All of lore.kernel.org
 help / color / mirror / Atom feed
From: Eric Dumazet <dada1@cosmosbay.com>
To: David Miller <davem@davemloft.net>, Al Viro <viro@ftp.linux.org.uk>
Cc: netdev@vger.kernel.org, linux-kernel@vger.kernel.org
Subject: Re: [RFC, PATCH] dont insert sockets/pipes dentries into dentry_hashtable.
Date: Wed, 01 Nov 2006 14:54:56 +0100	[thread overview]
Message-ID: <4548A730.8060507@cosmosbay.com> (raw)
In-Reply-To: <20061031.231954.23010447.davem@davemloft.net>

[-- Attachment #1: Type: text/plain, Size: 2052 bytes --]

David Miller a écrit :
> It turns out that while procfs uses a different "mechanism", those
> procfs symlinks do point to the real socket dentry, so when you
> readlink() on it you do d_path() on the real socket dentry.
> 
> Al Viro just suggested a way around this to me:
> 
> 1) Just mark the dentry HASHED by hand in the dentry flags, but don't
>    actually hash it.
> 
> 2) Create a special dentry->d_deleted method for sockets that returns
>    0 and clears by hand the HASHED flag bit in the dentry (see what
>    dput() does when this happens).
> 
> It's an abuse but it will work.
> 


Thank you David and Al for the feedback.

Here is a new version of the patch with your suggestions included.

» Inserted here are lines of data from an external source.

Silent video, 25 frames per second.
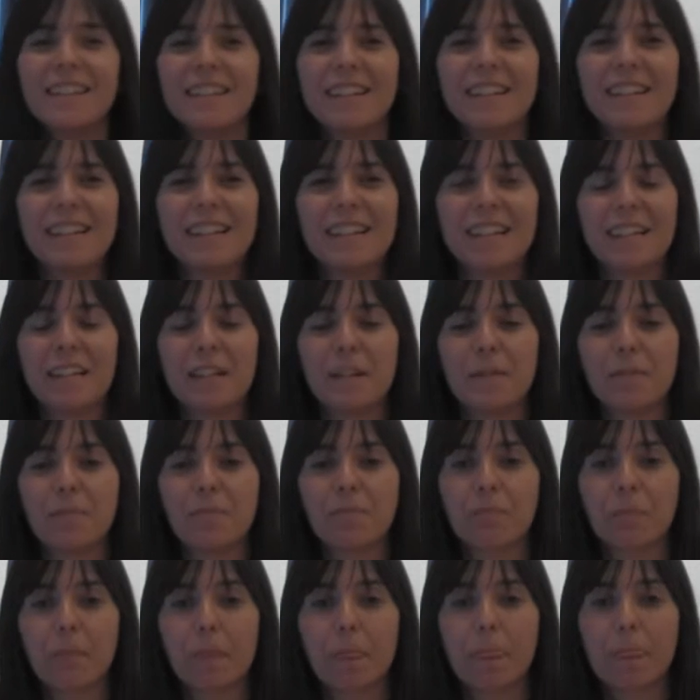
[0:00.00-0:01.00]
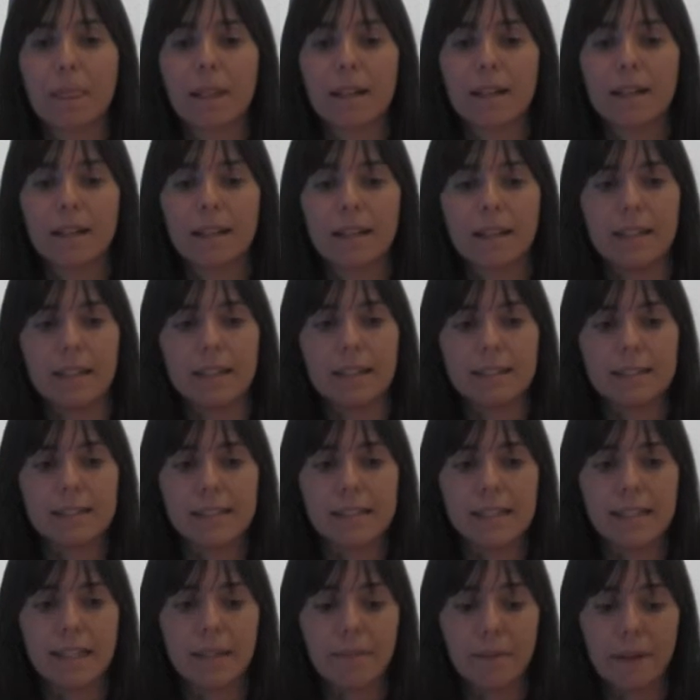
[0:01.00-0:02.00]
Em, sí
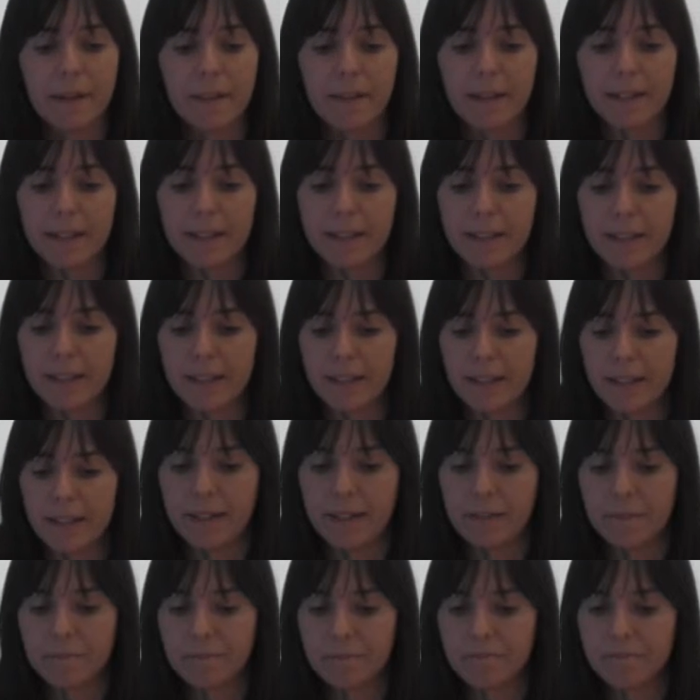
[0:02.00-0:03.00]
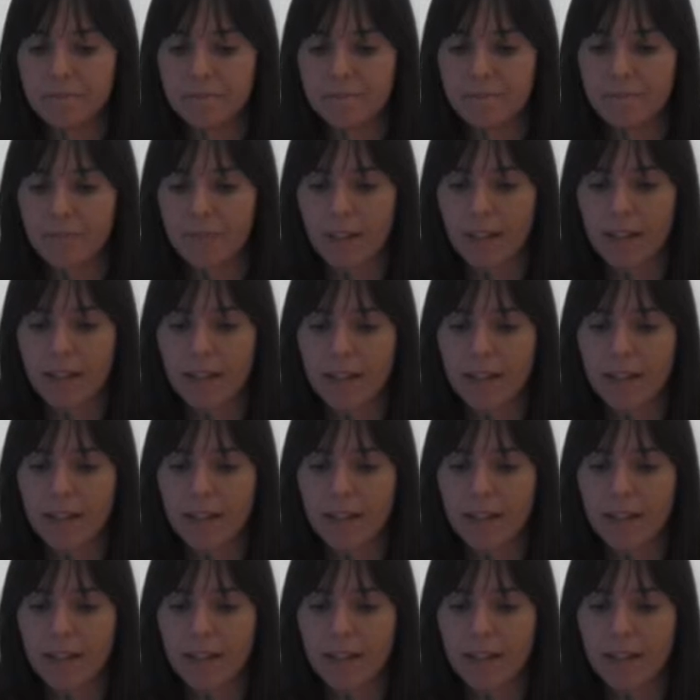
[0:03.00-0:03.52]
que es verdad que em,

If necessary, I could split this patch in 3 elementary patches. I chose to
sent it as one patch for ease of discussion.

[RFC, PATCH] dont insert sockets/pipes dentries into dentry_hashtable.

We currently insert sockets/pipes dentries into the global dentry hashtable.
This is *useless* because there is currently no way these entries can be used
for a lookup(). (/proc/xxx/fd/xxx uses a different mechanism)

Machines with a lot of sockets/pipes might suffer from longer chains in dentry
hashtable.

Since dentries an unhashed dentry means __dpath() adds a " (deleted)", the 
trick for socket/pipe dentries is to :

- Right after d_alloc(), pretend they are hashed by clearing the 
DCACHE_UNHASHED bit. __dpath() & friends work as intended.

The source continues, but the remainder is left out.